Posted July. 10, 2010 09:47,   


The Bank of Korea in a surprise move Friday raised the key interest rate for the first time in nearly two years to 2.25 percent, signaling the start of the government’s exit strategy.

The hike will raise interest rates on loans and increase the financial burden on households and businesses. As the start of the government’s exit strategy, the lifting of the rate is expected to significantly affect the economy since additional hikes this year are likely.

The Monetary Policy Committee raised the rate a quarter of a percentage point at its monthly meeting, ending the country’s longest rate freeze at 16 months.

Bank of Korea Gov. Kim Choong-soo said, “With the economy expected to grow more than 7 percent in the first half of the year, consumer goods prices are likely to reach the 3-percent level and exceed that level next year,” adding, “Now is the opportune time to act.”
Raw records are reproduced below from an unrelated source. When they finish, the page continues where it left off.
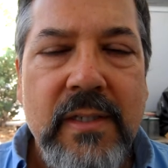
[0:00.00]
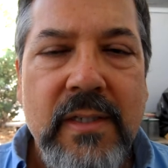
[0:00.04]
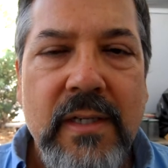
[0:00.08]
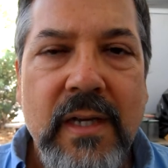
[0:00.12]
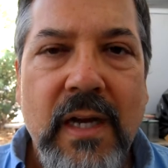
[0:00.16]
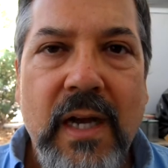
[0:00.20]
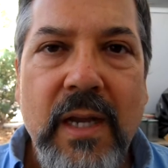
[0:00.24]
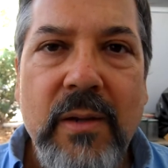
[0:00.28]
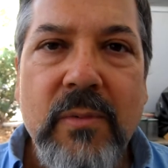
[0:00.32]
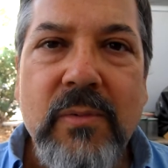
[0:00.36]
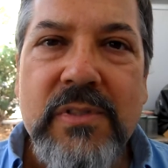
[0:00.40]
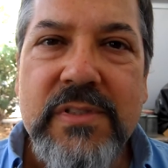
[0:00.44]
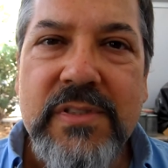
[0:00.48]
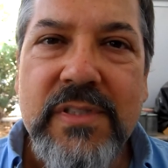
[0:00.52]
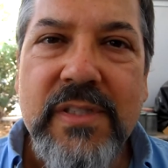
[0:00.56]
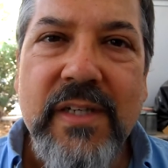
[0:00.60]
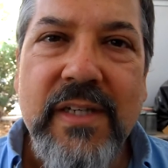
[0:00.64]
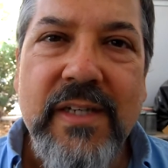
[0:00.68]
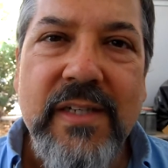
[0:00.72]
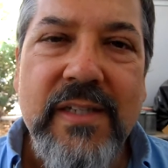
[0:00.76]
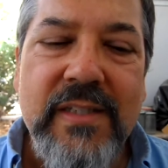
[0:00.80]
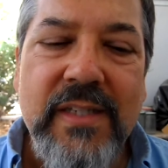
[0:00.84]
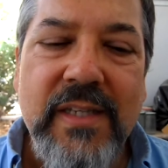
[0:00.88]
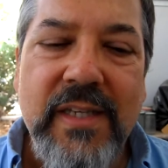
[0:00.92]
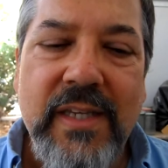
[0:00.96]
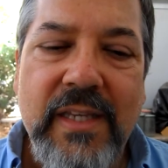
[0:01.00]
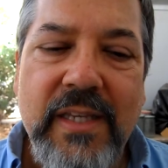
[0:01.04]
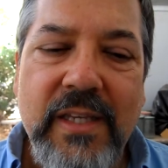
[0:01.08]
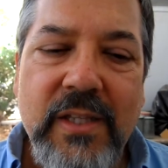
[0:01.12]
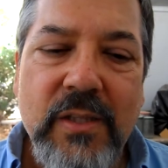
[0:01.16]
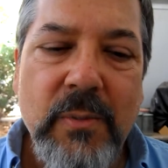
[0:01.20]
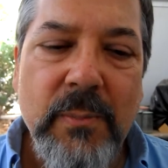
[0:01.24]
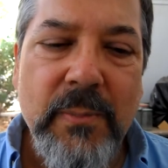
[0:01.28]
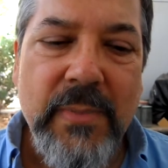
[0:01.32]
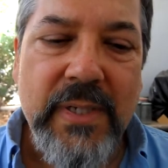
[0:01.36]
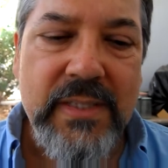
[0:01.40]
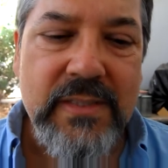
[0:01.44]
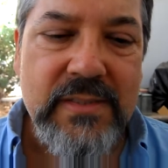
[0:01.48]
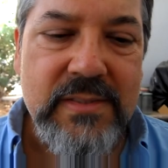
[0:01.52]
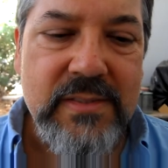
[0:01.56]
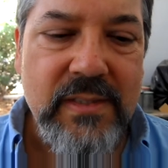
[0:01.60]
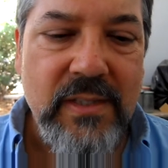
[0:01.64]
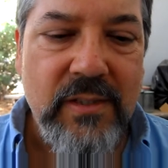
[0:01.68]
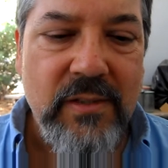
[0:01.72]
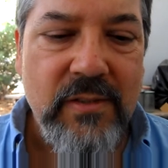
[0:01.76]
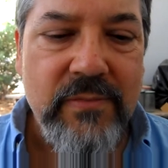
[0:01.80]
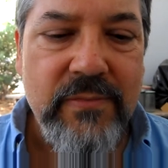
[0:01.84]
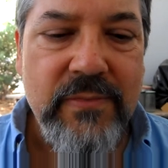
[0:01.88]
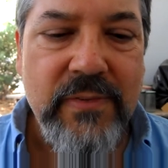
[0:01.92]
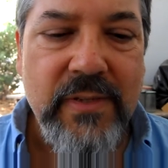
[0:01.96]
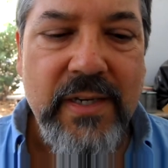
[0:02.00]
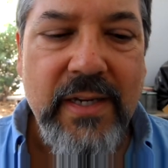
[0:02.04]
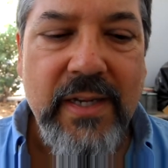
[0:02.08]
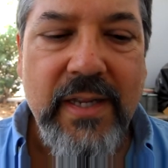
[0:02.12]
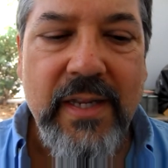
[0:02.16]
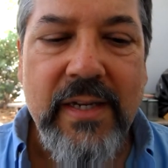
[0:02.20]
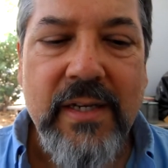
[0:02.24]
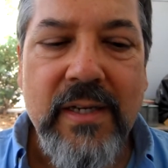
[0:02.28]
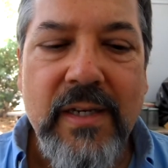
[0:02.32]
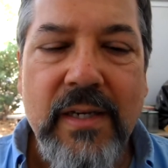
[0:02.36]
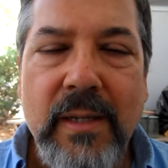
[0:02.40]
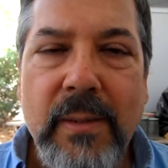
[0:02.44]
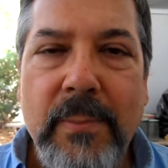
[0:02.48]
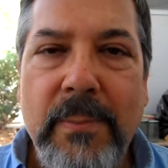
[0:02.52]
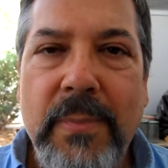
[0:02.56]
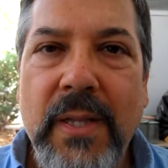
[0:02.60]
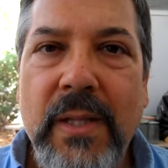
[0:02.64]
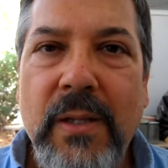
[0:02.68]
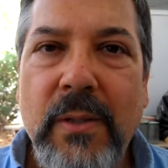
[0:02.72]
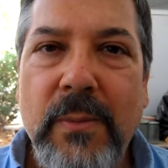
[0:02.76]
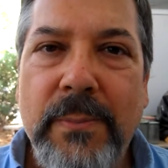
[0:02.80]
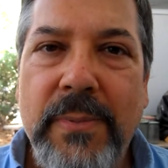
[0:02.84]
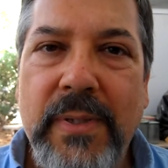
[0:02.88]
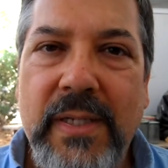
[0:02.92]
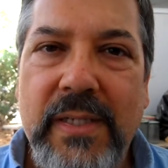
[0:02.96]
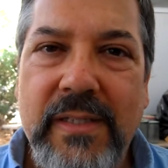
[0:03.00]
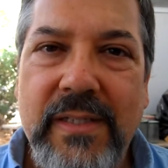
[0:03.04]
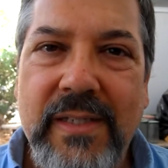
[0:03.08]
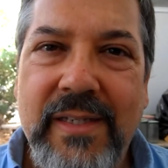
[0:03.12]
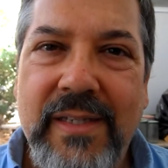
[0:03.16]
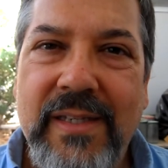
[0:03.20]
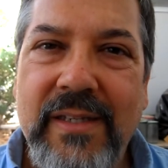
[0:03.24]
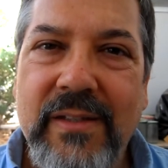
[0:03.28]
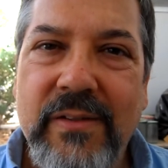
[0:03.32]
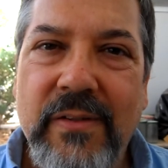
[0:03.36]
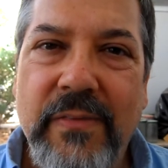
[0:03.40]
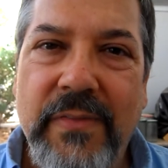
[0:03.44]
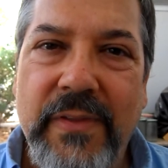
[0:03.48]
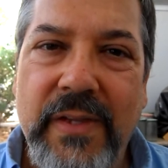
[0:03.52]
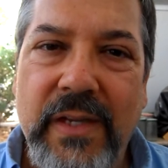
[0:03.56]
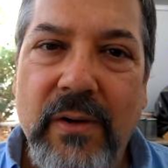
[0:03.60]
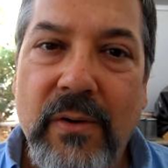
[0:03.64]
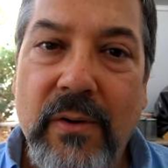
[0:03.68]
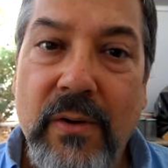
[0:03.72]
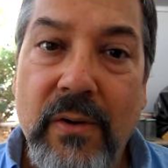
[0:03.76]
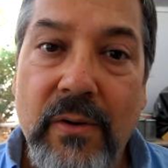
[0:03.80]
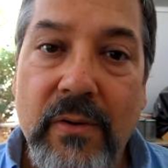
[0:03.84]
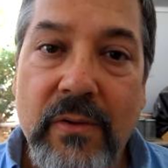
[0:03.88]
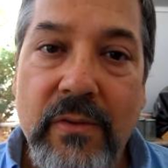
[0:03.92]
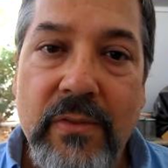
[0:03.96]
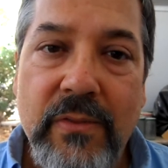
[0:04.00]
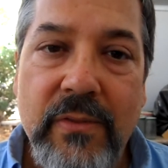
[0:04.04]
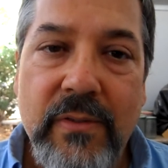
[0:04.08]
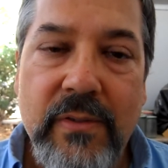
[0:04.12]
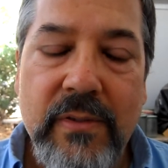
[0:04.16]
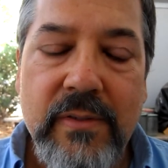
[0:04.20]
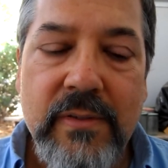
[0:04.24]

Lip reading: I was in it to heal myself, and I ended up helping to heal the earth.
Financial experts had predicted that the earliest rate hike would come next month. Kim said, however, that the raising was inevitable to preemptively respond to inflationary pressure, which he said will further increase in the latter half of the year, implying additional hikes.

The benchmark stock index KOSPI rose 24.37 points (1.43 percent) to close at 1,723.01 Friday as foreign investors purchased domestic stocks en masse based on the prospect that the rate hike will have a limited impact on stocks.

With the hike seen as indicating confidence in economic recovery, the Korean won appreciated 13.3 points to close at 1,196 against the U.S. dollar.